Он уважительно кивал на матерую десятиметровую тетку-жницу, остервенело тискающую букет колосьев. Она редко колебалась на тяжко дышащем кумачовом гигантском плакате. На фасаде некоего учреждения. С расстояния в три метра на нас смотрела старая ворона. Оля кидала ей клочья булки. Птица хищно склевывала девичьи подачки.

– Если работать, то на общее благо! – провозглашал он в унисон жадному птичьему крику.

– Ведь это всеми классиками доказано как дважды два. У единоличника не может быть никакого энтузиазма. У него иная сквалыжная психология. Только голый, неискоренимо циничный расчет сволочи! Единоличный энтузиазм – это вопиющий абсу’д. Вот, ’исую специально для вас, батенька, г’афик.

– Не ’азбаза’ивай на’одное достояние, хлеб наш насущный, това’ищ ба’ышня! – обращался он к девушке, ловко вырывая у нее поуродованную булку.

И он, как древнеегипетский писец, сломанной веткой розового вереска рисовал на снегу плавные непересекающиеся дуги производительности труда лютой, воображаемой, уцелевшей не знамо где единоличницы и простой матерой нашей колхозницы, а их, учти, хлеборобок (говорил он мне, важно вздымая свои густые брови), – пруд пруди.

Графики расходились в разные стороны. Один взметался над другим. Убедительно? Убедительно…

Крыть мне было нечем.

Ворона, встав в профиль, с укоризной поглядывала на нас. Овечин быстро дожевывал ее насущную булку.

Плотный февральский снег искрился в лучах восторга, излучаемых Олей. Она, как линза, концентрировала их.

Только эта смешная картина, деталь далекого прошлого, этот случай колеблется где-то на дне моего сознания, совершенно лишенного к сегодняшнему дню и искры умственного электричества, лишь преисполненного особенной мягкой фокусировки зимнего сфумато. Как незаполнимый ничем другим пробел.
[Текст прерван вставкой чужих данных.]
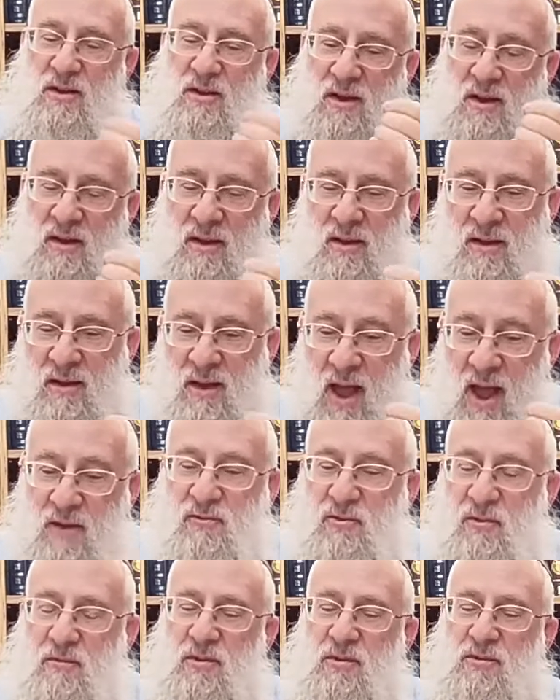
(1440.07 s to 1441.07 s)

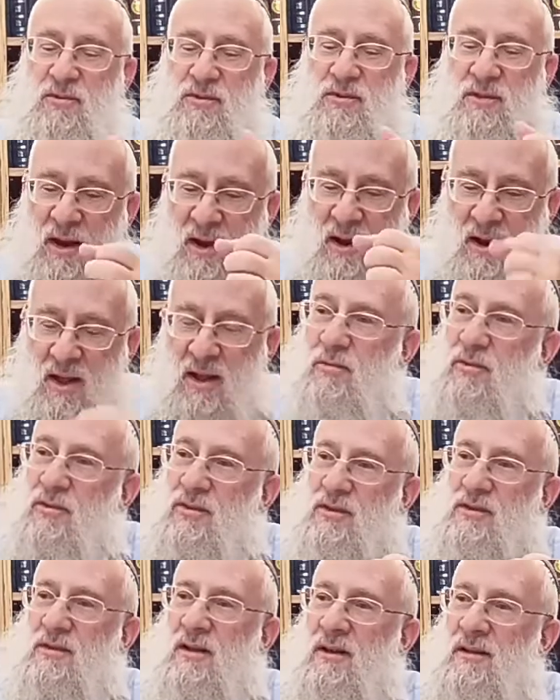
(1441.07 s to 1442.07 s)
attributes that enable
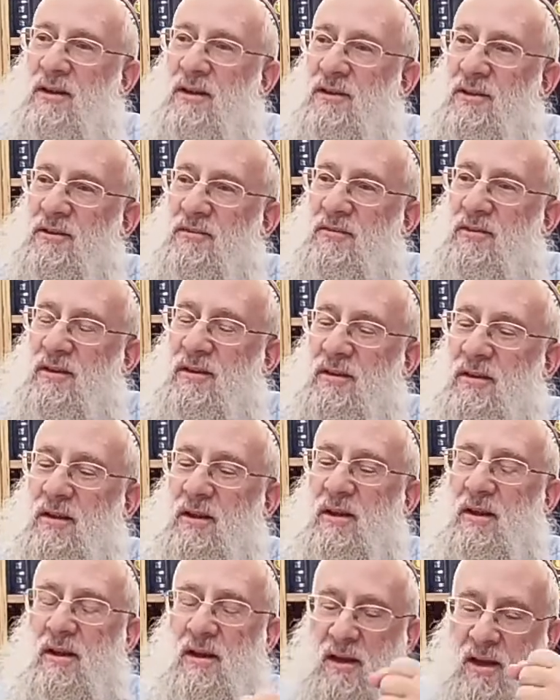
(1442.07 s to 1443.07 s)
this conductivity.
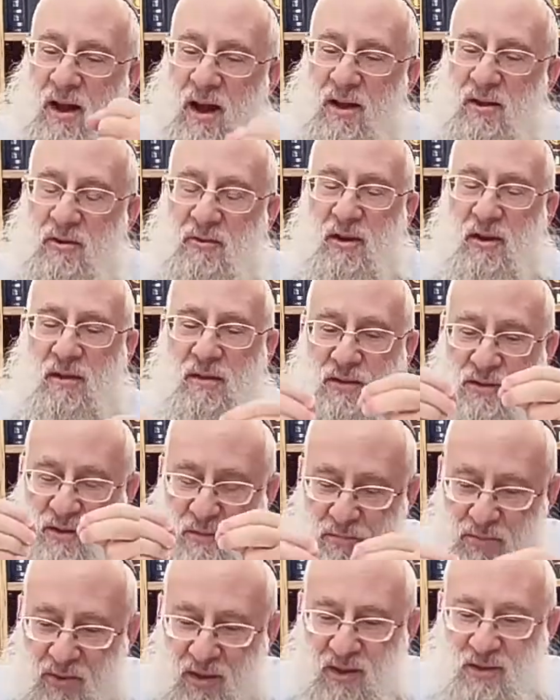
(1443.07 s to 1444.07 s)
God created, there's a
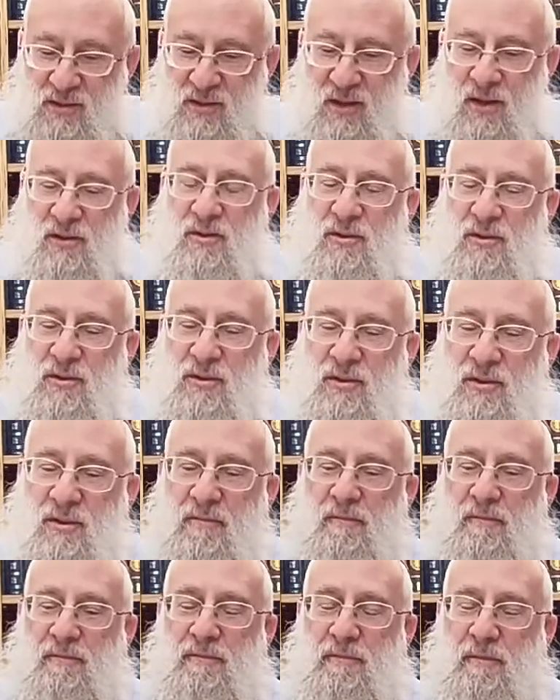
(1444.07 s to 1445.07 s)
place on earth
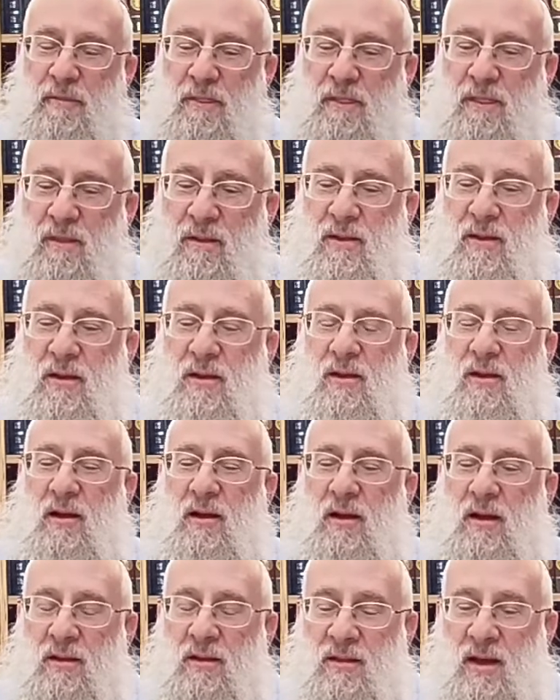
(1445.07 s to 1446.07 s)

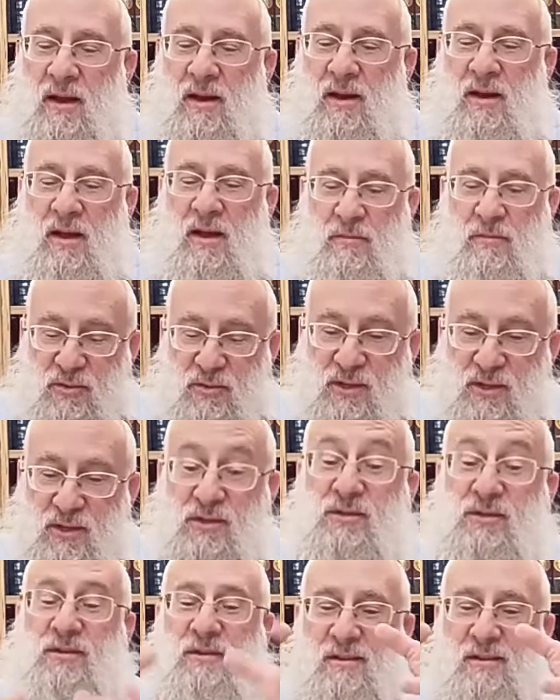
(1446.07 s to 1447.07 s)
that enables
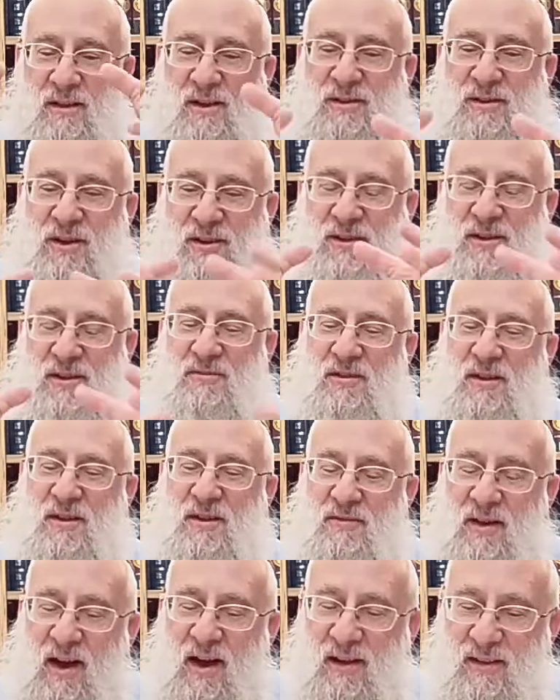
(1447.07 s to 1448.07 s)
this conductivity
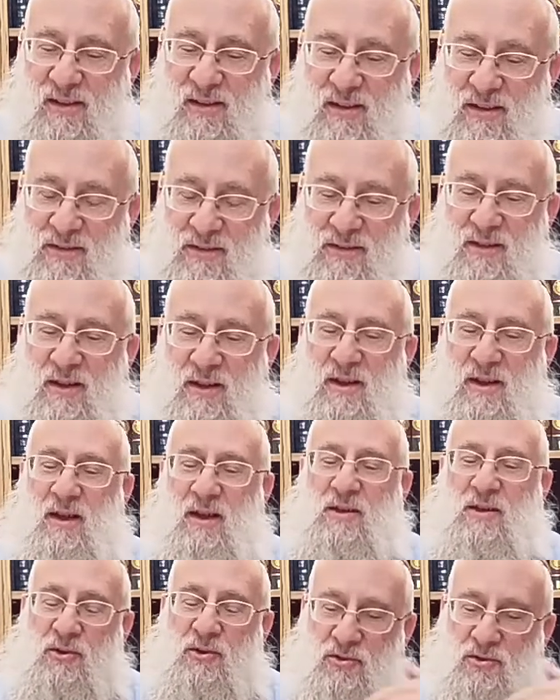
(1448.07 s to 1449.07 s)
of godliness.
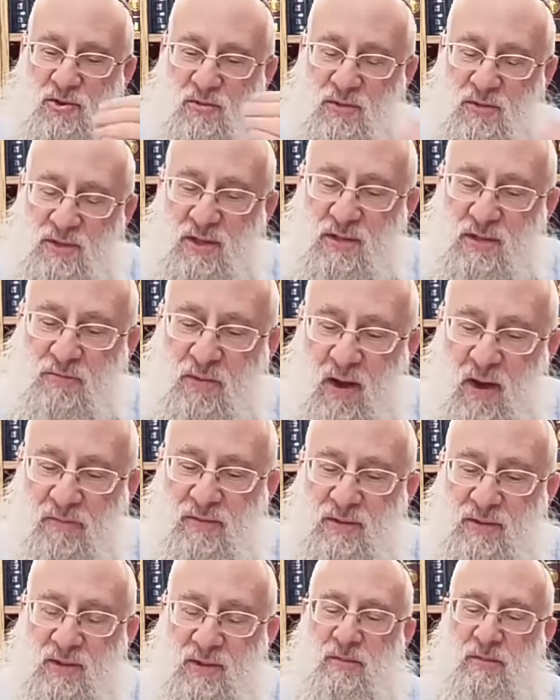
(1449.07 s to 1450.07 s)
And so too, we'll see it's
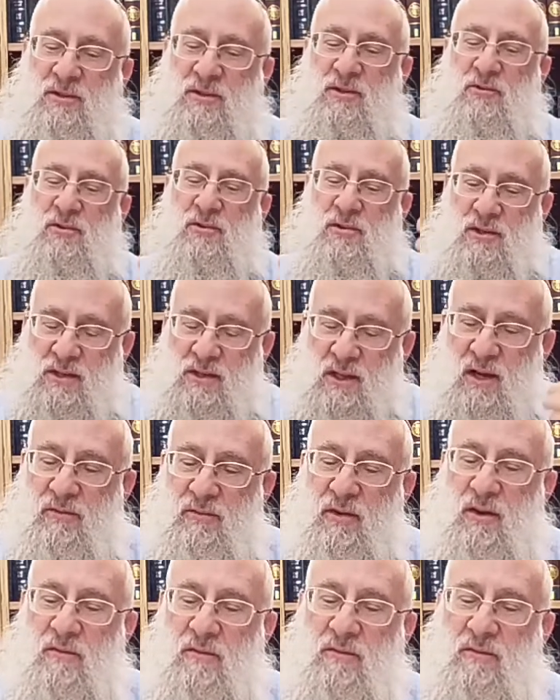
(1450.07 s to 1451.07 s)
prophecy, but so too this
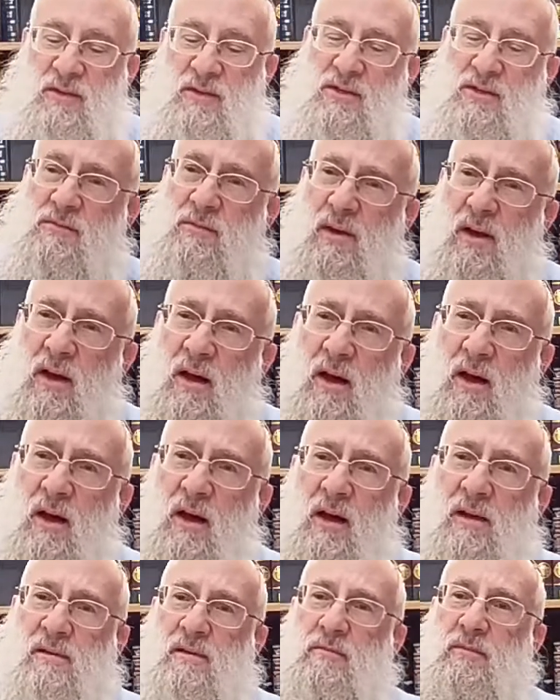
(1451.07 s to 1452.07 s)
level of the smicha
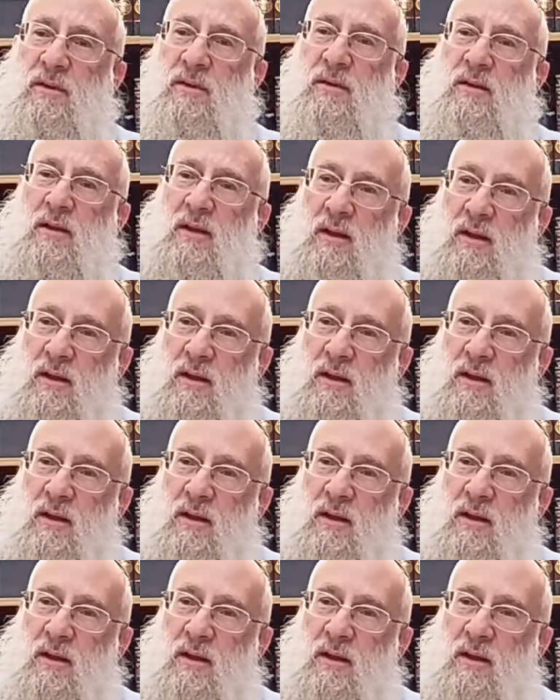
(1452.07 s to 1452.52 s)
has to be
Вот – нежная румяная девушка, вперившаяся в снежный график расширенными линзами очей. Словно под действием легкого наркотика. Словно она преисполнилась обворожительного возбуждения, как Наташа Ростова накануне своего первого взрослого бала. Белая кисея снежка у ее черных ботиночек завивалась неподшитым подолом волшебного платья.

Вот Овечин скользким дельфином ныряет в этом зимнем чаду.

И я видел, что чувствовать такое для него – ни с чем не сравнимое наслаждение – очевидное и пьяное.